I feel like I’m always saying this, but: it was a weird start to the year. This year, I actually gave myself permission to *not* celebrate New Year’s, that is, I didn’t have to start a new program or a new calendar system, make a fresh start or be a new me. It was a relief. This week the pear trees on our street started blooming and I remembered this post. Tomorrow I’ll look for cormorants, and try to remember to celebrate the unsettled, unsettling beauty of the middle.

*

We often celebrate the beginnings of things, and the ends of things, but what about the middles? The middle can be a gray place, either boring or too eventful in all the wrong ways. That’s what this part of the year feels like to me– I’m missing the cozy days of early winter, where candles are a welcome novelty, when the early dark gives you reason to curl up with a book for an evening.

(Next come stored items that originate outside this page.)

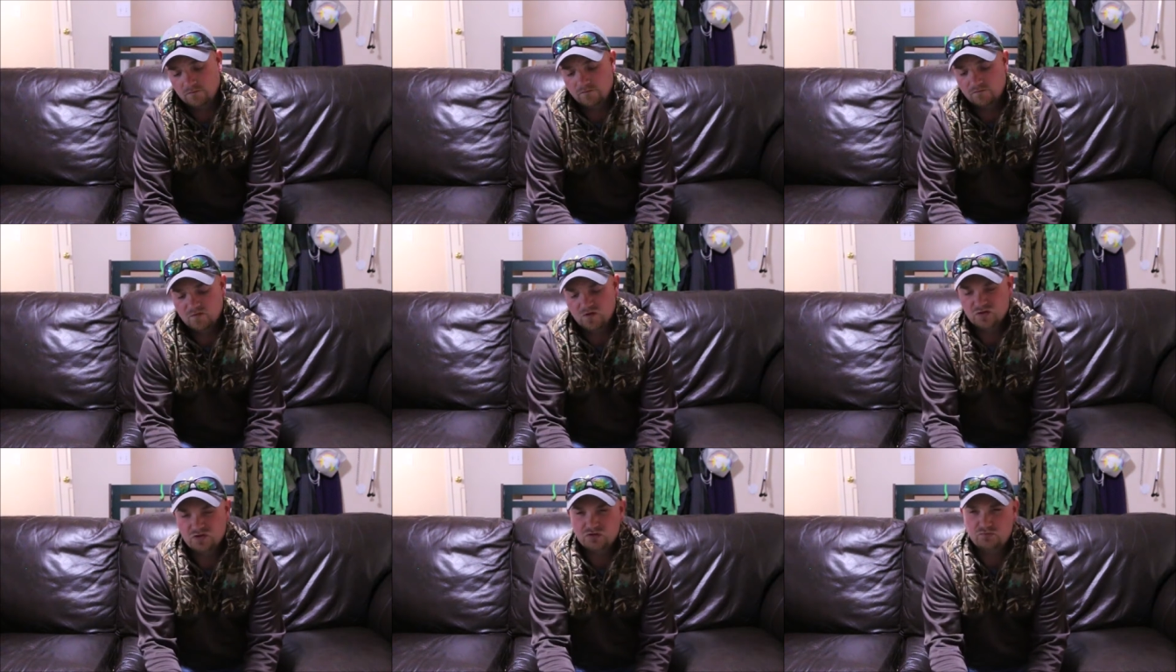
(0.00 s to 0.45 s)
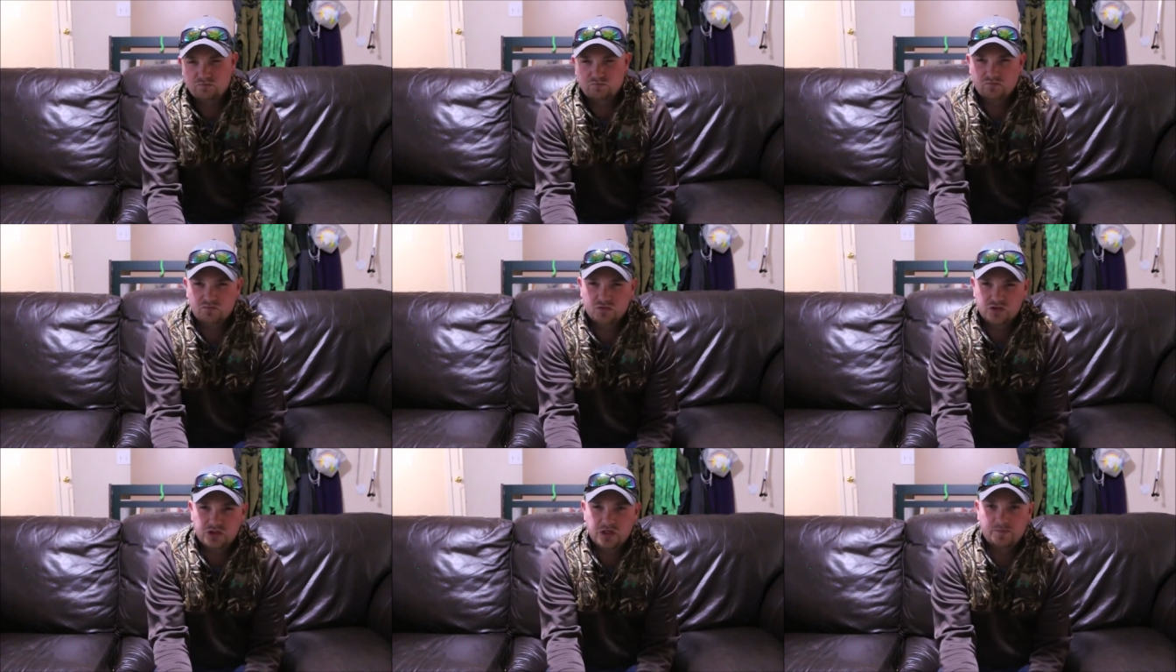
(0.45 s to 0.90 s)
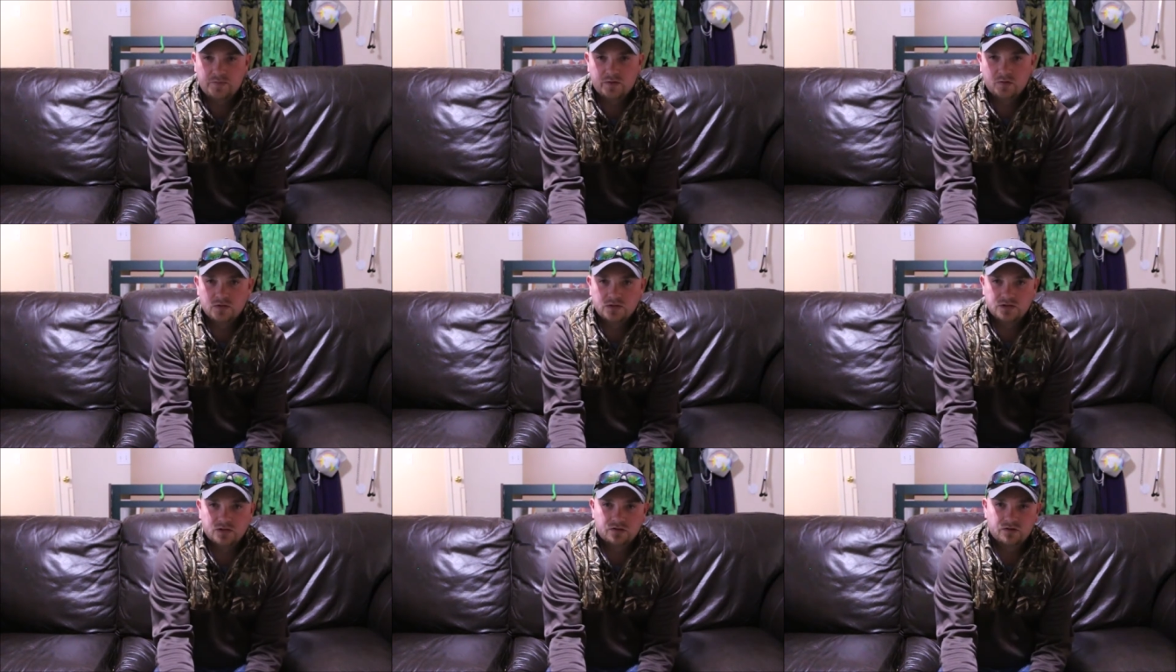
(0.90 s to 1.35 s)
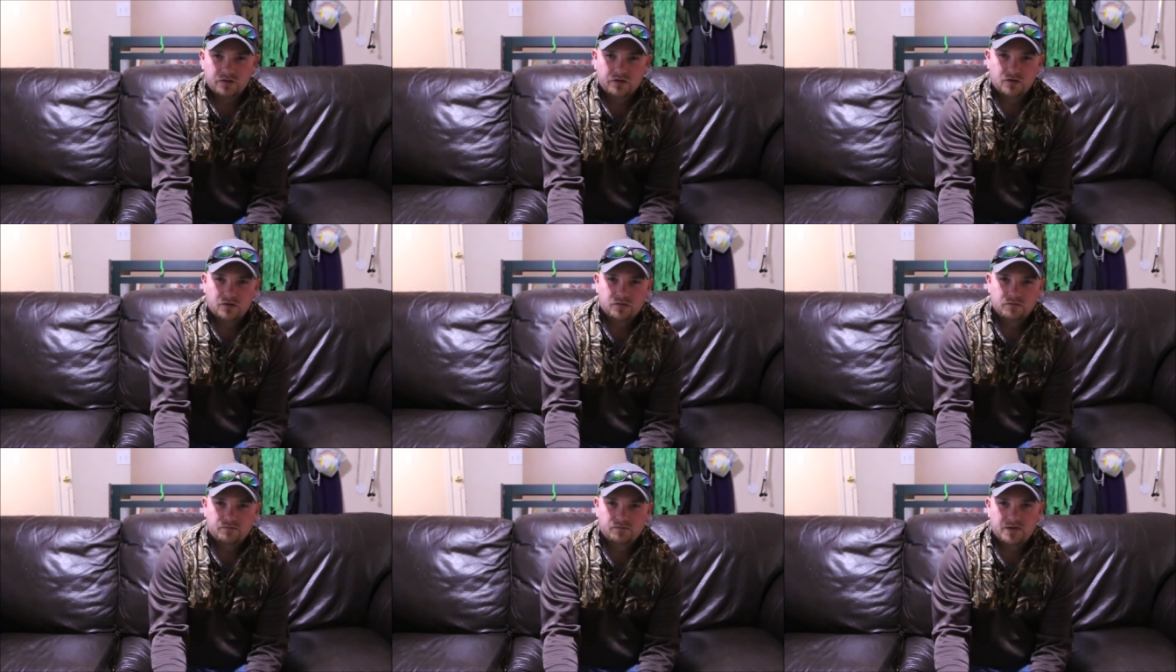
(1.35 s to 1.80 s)
the shipping was a
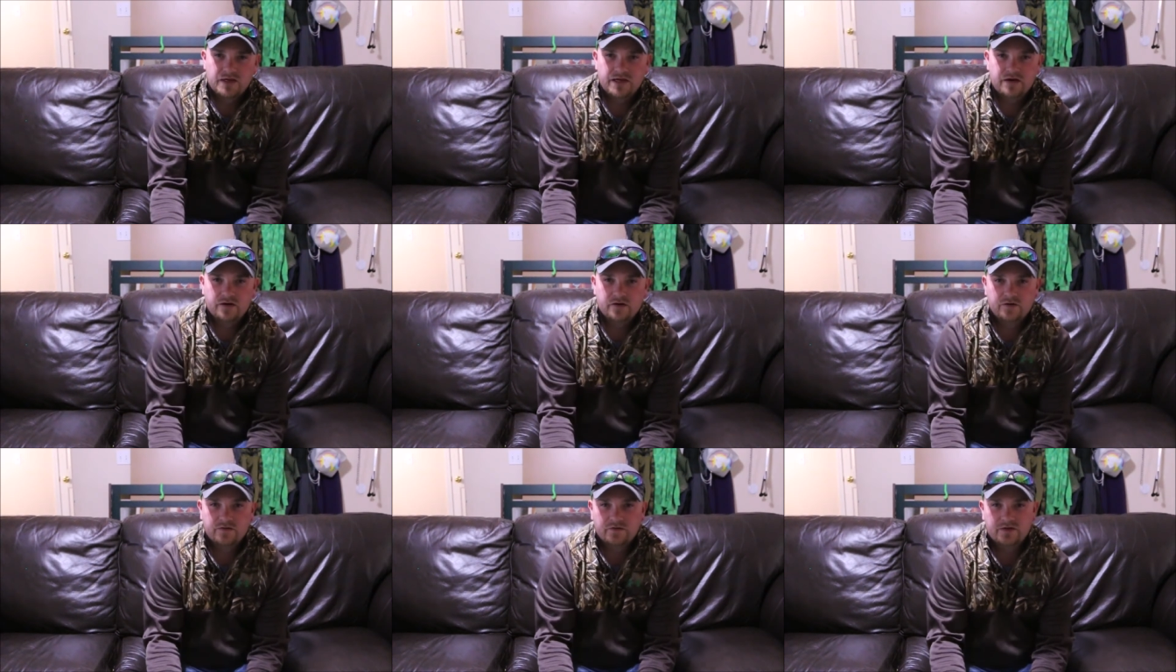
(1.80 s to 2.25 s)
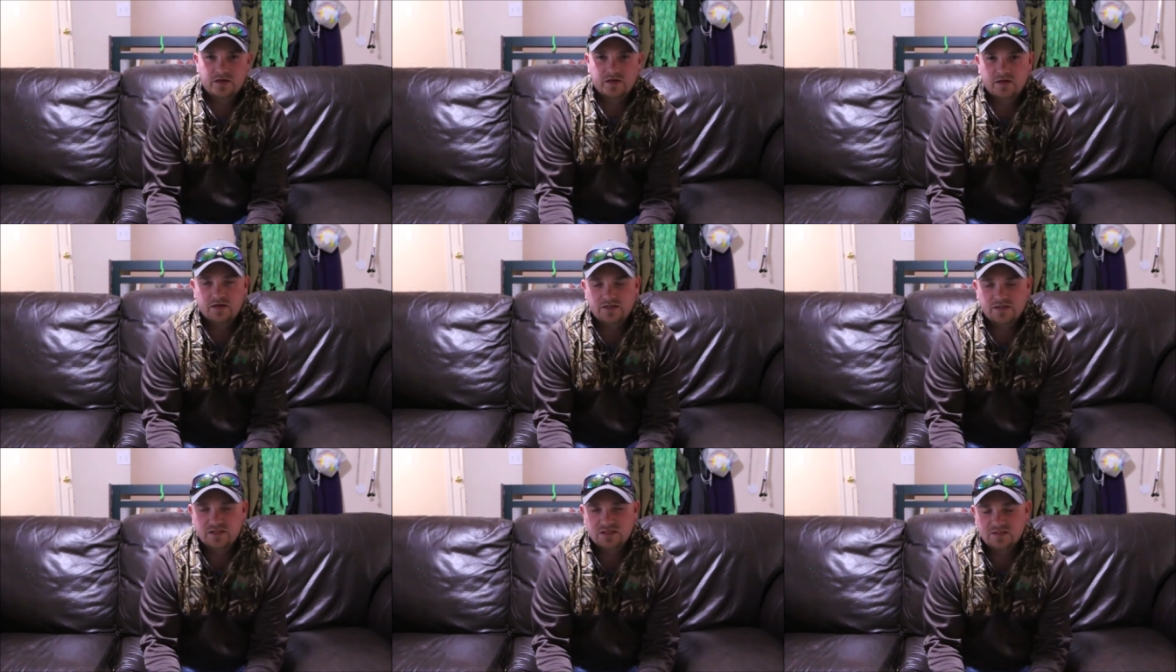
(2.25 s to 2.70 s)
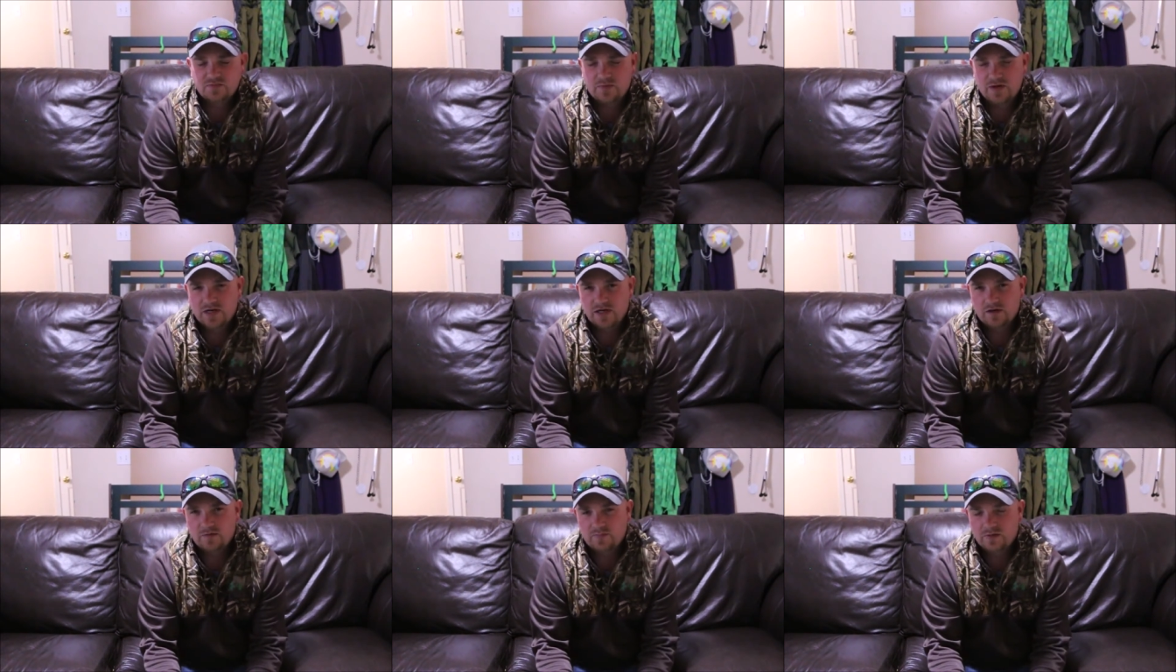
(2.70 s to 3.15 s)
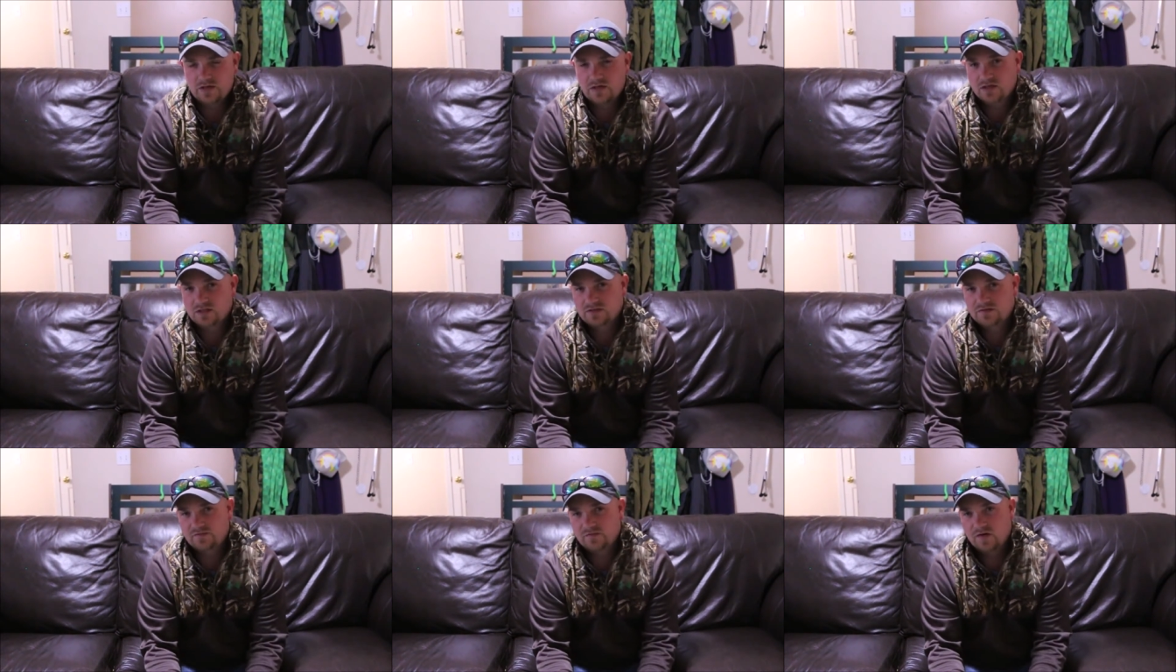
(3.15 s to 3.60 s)
little later than anticipated
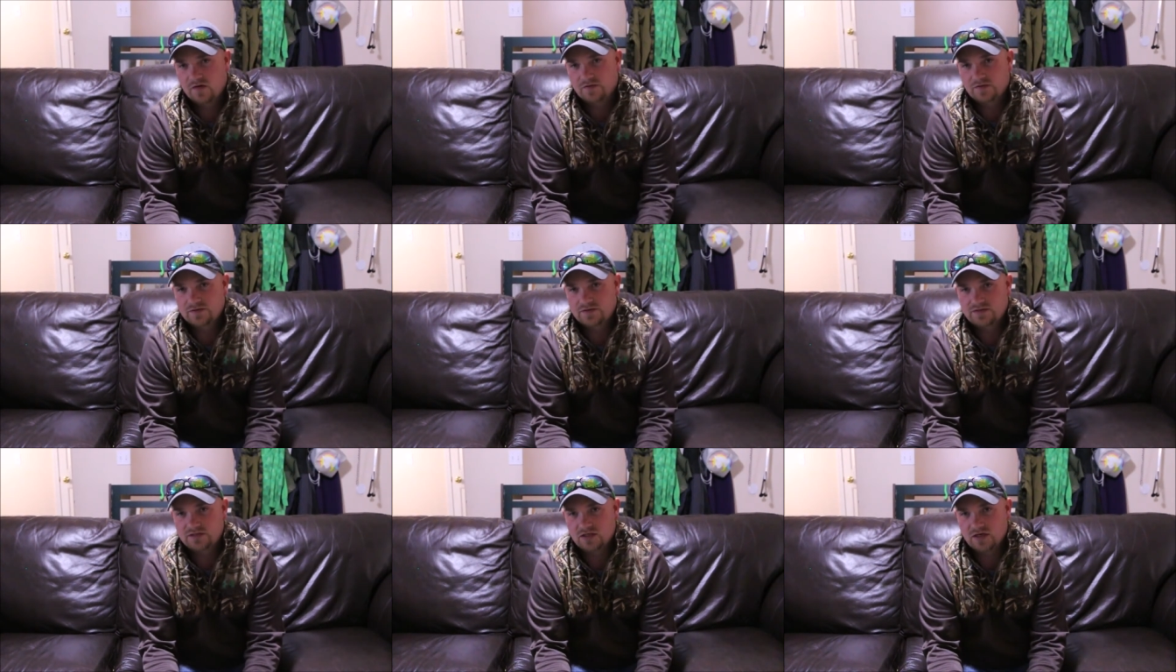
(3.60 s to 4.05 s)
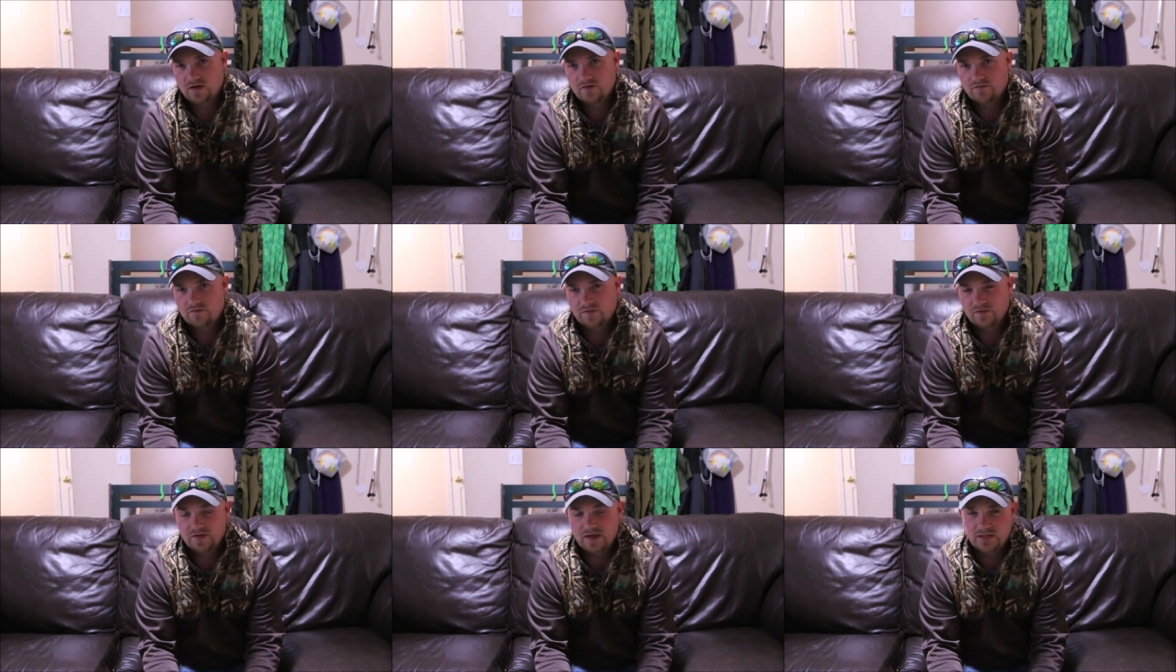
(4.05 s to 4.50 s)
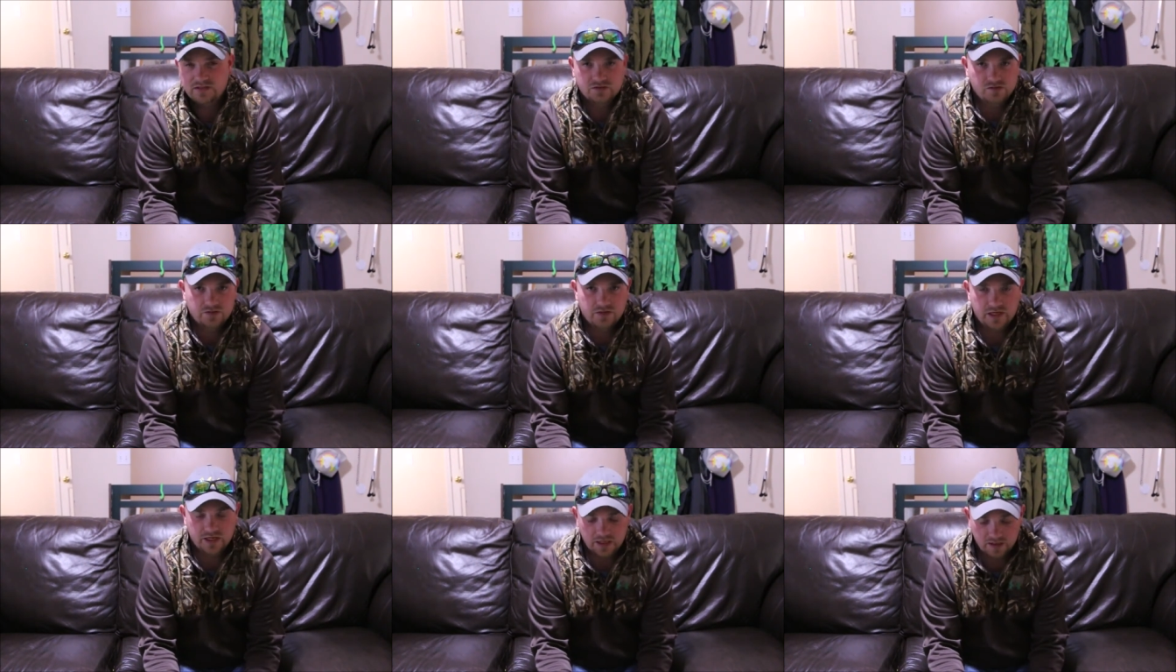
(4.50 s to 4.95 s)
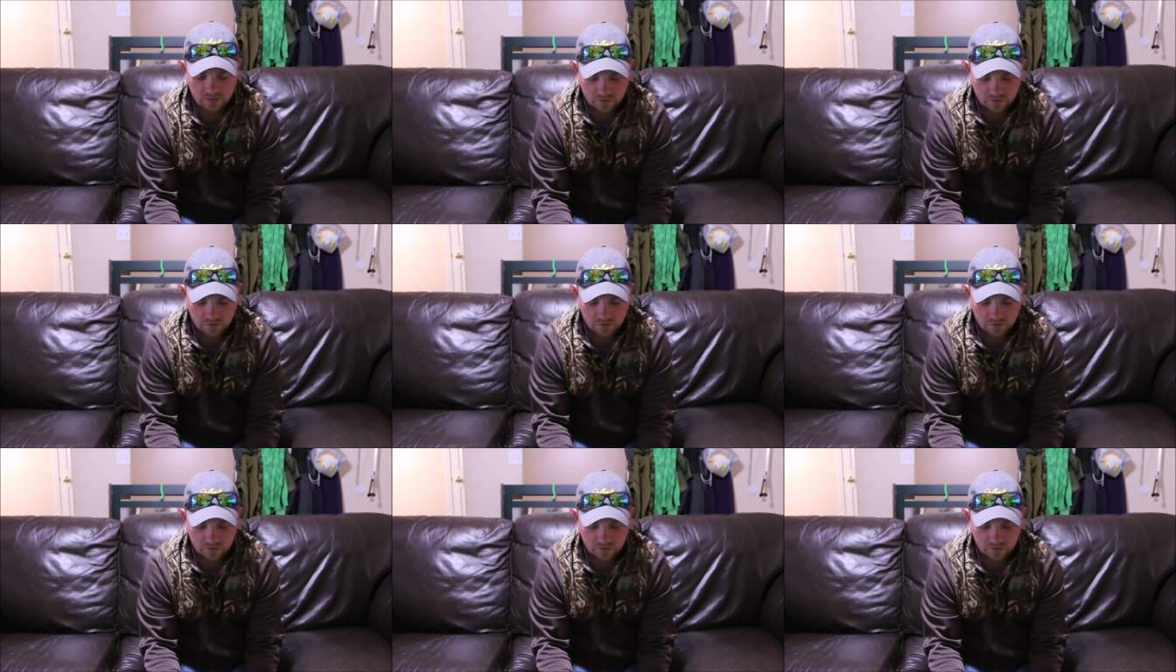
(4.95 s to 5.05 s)
because of all this stuff, and that's okay.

Now, the days are a little longer, but not long enough for me to really enjoy the extra hours of daylight, only enough so that I feel like I’m struggling to keep up.

There’s a little bit of what could be hope out there—a handful of pear trees have started to push out white blossoms—but looming right behind them is an atmospheric river coming to grab the flowers by the fistful and smash them into the street. We’re just hovering here between the winter solstice and the spring equinox, and sometimes it feels like this is the year the balance just won’t tip toward the light. No wonder Punxsutawney Phil has trouble predicting how soon spring will come, when, like the rest of us, the groundhog is stuck in the middle of winter. (The groundhog’s forecasts, NOAA reports, have been right about 40 percent of the time during the last 10 years.)